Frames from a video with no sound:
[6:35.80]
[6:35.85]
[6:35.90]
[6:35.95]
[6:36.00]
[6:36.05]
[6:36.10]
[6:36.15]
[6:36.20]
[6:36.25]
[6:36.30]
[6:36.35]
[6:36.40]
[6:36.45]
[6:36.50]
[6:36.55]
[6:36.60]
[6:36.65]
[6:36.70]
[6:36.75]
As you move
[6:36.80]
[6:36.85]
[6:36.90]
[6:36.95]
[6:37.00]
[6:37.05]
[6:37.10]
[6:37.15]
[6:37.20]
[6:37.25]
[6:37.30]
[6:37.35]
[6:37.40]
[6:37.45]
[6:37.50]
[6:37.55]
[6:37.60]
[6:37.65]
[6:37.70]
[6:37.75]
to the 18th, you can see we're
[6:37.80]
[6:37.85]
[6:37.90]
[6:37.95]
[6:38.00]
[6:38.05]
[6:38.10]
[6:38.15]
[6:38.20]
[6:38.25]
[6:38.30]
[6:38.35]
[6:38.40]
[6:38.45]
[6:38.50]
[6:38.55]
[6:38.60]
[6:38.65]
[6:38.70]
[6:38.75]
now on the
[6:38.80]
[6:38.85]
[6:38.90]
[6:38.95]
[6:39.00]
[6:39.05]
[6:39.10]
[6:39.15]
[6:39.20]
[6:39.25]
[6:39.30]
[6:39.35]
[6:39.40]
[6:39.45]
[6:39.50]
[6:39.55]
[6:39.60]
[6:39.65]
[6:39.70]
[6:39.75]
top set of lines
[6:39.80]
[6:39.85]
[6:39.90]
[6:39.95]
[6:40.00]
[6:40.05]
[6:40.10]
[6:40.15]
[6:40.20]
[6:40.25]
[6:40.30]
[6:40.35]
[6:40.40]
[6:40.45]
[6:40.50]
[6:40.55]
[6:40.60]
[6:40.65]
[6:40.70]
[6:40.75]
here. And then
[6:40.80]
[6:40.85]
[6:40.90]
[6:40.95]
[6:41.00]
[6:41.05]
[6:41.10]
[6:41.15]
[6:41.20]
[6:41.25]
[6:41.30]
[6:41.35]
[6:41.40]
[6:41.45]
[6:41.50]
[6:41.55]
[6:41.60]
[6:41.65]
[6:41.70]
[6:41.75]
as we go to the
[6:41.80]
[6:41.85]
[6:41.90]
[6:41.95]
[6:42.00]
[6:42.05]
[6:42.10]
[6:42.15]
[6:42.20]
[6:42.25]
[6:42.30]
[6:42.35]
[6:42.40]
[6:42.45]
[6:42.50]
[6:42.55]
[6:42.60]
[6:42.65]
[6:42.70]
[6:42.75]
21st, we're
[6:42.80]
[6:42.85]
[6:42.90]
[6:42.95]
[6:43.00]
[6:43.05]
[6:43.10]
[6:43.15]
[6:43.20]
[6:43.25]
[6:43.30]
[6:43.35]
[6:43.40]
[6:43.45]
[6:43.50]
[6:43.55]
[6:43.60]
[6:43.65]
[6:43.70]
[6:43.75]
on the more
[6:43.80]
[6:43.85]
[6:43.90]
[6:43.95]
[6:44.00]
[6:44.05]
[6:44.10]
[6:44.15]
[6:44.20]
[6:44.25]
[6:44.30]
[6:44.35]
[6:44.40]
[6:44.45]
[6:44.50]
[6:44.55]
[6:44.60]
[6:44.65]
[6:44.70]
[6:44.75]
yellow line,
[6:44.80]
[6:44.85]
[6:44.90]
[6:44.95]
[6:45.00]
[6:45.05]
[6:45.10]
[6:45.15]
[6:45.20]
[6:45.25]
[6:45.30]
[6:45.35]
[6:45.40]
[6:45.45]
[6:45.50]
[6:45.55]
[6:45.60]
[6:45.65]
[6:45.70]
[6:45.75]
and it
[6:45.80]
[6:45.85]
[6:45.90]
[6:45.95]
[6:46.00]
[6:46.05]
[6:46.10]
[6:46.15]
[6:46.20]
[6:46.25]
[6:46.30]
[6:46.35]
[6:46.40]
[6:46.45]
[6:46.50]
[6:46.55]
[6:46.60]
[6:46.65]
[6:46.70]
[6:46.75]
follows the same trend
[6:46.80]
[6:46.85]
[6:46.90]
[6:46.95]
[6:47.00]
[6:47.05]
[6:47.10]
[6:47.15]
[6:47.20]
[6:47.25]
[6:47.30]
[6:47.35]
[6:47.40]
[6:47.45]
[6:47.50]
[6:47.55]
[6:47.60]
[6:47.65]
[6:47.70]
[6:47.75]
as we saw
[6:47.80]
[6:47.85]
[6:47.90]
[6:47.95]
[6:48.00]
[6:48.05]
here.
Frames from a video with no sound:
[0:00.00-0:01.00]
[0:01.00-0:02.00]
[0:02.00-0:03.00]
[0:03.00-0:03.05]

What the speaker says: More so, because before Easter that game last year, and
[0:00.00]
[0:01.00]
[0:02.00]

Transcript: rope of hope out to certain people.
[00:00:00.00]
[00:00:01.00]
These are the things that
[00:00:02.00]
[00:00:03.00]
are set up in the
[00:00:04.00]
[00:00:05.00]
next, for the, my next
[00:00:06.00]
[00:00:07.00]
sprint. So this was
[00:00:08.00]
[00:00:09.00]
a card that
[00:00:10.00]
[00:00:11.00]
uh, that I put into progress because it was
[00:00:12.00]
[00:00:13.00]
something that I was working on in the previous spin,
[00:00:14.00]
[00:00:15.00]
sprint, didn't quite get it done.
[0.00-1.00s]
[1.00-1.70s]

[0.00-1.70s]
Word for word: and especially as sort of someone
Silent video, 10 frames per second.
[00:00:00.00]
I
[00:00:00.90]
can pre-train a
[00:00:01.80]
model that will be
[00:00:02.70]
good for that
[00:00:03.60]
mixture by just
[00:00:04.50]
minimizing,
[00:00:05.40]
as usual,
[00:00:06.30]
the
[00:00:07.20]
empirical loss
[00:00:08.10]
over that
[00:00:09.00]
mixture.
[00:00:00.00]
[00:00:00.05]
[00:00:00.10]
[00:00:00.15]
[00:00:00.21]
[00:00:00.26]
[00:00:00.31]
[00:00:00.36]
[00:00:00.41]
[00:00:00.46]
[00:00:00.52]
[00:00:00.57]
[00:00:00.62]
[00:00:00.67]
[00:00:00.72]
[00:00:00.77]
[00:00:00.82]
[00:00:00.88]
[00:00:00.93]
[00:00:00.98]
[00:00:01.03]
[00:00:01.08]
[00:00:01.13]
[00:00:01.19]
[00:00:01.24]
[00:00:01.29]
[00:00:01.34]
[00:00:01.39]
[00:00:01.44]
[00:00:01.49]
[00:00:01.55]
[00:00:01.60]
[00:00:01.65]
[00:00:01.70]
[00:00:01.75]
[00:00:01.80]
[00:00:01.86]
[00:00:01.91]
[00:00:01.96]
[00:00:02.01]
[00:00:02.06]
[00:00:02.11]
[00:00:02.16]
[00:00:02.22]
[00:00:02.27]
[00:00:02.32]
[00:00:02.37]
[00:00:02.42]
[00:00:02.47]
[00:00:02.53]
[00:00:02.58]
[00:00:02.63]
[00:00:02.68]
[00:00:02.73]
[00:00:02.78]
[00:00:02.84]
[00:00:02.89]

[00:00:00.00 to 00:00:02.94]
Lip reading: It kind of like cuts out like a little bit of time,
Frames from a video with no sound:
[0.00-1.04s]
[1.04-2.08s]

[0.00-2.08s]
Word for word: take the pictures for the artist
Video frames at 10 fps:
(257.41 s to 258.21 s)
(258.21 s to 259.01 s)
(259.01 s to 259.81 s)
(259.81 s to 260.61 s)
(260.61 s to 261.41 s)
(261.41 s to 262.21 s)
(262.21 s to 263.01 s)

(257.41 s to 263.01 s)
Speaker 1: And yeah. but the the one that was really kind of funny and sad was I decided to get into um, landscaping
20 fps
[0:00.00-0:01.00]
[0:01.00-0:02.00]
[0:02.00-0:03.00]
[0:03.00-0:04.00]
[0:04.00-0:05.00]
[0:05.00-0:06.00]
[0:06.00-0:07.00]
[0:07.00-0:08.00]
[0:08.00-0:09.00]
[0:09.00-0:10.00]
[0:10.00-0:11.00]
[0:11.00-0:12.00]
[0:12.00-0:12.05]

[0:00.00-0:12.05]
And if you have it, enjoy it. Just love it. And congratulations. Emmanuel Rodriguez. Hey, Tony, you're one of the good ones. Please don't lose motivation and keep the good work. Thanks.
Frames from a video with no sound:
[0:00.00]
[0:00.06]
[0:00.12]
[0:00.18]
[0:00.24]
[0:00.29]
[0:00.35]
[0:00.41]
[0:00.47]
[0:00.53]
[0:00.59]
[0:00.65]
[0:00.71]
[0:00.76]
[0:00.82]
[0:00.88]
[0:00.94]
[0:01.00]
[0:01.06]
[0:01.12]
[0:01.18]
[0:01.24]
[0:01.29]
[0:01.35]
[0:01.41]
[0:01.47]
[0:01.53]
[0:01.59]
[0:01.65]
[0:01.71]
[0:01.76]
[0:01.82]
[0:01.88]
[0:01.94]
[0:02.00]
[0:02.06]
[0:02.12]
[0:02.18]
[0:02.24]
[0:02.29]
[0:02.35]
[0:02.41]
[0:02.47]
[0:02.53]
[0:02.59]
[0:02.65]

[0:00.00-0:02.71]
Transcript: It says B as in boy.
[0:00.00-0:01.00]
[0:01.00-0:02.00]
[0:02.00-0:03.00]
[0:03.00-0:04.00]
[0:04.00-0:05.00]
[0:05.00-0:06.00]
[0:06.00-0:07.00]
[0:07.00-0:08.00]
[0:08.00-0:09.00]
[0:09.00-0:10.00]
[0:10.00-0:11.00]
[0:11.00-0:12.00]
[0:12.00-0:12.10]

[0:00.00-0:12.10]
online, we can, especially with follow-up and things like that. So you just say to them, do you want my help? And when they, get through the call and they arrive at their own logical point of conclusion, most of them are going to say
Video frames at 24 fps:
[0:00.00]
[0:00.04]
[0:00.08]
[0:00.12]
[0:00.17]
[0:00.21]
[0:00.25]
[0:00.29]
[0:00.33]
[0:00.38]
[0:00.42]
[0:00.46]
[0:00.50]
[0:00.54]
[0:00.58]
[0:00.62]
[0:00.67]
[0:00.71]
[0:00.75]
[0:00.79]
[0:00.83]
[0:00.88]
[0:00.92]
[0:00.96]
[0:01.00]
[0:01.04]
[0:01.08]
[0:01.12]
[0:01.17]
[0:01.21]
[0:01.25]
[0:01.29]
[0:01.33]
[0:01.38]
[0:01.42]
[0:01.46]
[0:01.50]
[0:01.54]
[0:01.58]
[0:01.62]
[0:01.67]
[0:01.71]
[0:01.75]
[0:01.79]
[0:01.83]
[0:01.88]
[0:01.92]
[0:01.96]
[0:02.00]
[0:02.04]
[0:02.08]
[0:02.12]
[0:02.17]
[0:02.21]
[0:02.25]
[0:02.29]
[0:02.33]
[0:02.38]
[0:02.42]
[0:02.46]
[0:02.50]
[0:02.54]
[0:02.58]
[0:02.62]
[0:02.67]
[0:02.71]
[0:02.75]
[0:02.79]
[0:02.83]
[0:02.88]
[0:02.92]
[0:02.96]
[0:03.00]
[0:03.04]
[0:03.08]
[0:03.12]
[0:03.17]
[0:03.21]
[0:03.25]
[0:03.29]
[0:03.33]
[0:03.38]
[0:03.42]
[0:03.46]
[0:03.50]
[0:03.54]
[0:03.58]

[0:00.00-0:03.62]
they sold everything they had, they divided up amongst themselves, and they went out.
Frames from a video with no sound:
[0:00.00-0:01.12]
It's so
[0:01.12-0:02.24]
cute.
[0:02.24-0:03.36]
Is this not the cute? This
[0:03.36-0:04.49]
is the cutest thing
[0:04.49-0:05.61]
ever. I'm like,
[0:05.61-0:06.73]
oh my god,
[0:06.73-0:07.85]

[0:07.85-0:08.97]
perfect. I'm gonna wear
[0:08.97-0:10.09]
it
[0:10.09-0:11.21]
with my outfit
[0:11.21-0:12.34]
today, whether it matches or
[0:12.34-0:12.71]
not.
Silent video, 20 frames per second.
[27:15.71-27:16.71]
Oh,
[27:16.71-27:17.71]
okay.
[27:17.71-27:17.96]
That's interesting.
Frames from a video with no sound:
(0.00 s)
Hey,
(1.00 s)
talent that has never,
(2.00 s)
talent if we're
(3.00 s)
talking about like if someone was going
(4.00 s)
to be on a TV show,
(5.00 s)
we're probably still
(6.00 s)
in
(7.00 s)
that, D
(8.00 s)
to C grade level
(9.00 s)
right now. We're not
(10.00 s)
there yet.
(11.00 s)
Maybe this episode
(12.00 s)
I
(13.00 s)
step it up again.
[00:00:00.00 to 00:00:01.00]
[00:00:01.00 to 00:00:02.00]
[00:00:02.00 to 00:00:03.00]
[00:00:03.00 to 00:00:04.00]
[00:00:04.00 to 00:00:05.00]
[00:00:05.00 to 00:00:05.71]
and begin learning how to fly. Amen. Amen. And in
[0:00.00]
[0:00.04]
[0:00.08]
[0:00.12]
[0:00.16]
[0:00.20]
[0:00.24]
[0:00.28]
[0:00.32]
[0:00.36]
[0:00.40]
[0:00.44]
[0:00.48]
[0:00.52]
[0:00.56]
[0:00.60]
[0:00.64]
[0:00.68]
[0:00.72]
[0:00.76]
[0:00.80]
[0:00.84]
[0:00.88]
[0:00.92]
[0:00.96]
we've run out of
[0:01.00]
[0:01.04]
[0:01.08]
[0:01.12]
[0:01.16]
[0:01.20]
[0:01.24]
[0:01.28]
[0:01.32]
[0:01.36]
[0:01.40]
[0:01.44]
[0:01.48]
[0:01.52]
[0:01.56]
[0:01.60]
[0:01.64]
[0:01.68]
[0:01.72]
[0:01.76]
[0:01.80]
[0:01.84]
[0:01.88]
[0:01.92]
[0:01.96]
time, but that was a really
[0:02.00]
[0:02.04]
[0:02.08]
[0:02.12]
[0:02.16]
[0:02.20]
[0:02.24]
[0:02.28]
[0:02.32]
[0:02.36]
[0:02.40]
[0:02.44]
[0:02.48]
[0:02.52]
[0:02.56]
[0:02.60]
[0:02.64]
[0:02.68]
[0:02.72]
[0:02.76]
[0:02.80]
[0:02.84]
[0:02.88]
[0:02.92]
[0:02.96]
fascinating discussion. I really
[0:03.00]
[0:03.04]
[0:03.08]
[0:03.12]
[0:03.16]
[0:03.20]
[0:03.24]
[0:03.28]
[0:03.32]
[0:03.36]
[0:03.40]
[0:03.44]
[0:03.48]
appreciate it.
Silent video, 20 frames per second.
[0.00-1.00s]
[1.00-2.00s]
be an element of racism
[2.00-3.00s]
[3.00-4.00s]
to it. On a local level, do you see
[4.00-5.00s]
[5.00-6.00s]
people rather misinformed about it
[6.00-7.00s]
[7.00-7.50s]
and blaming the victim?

━━━━━━━━━━━━━━━━━━━━━━━━━━━━━━

• **What is required**
Every line above from the line with "[00:00:03.60]" to the line with "(257.41 s to 258.21 s)", inclusive, must be returned exactly; no other line belongs in the reply.

• **Written answer**
[00:00:03.60]
mixture by just
[00:00:04.50]
minimizing,
[00:00:05.40]
as usual,
[00:00:06.30]
the
[00:00:07.20]
empirical loss
[00:00:08.10]
over that
[00:00:09.00]
mixture.
[00:00:00.00]
[00:00:00.05]
[00:00:00.10]
[00:00:00.15]
[00:00:00.21]
[00:00:00.26]
[00:00:00.31]
[00:00:00.36]
[00:00:00.41]
[00:00:00.46]
[00:00:00.52]
[00:00:00.57]
[00:00:00.62]
[00:00:00.67]
[00:00:00.72]
[00:00:00.77]
[00:00:00.82]
[00:00:00.88]
[00:00:00.93]
[00:00:00.98]
[00:00:01.03]
[00:00:01.08]
[00:00:01.13]
[00:00:01.19]
[00:00:01.24]
[00:00:01.29]
[00:00:01.34]
[00:00:01.39]
[00:00:01.44]
[00:00:01.49]
[00:00:01.55]
[00:00:01.60]
[00:00:01.65]
[00:00:01.70]
[00:00:01.75]
[00:00:01.80]
[00:00:01.86]
[00:00:01.91]
[00:00:01.96]
[00:00:02.01]
[00:00:02.06]
[00:00:02.11]
[00:00:02.16]
[00:00:02.22]
[00:00:02.27]
[00:00:02.32]
[00:00:02.37]
[00:00:02.42]
[00:00:02.47]
[00:00:02.53]
[00:00:02.58]
[00:00:02.63]
[00:00:02.68]
[00:00:02.73]
[00:00:02.78]
[00:00:02.84]
[00:00:02.89]

[00:00:00.00 to 00:00:02.94]
Lip reading: It kind of like cuts out like a little bit of time,
Frames from a video with no sound:
[0.00-1.04s]
[1.04-2.08s]

[0.00-2.08s]
Word for word: take the pictures for the artist
Video frames at 10 fps:
(257.41 s to 258.21 s)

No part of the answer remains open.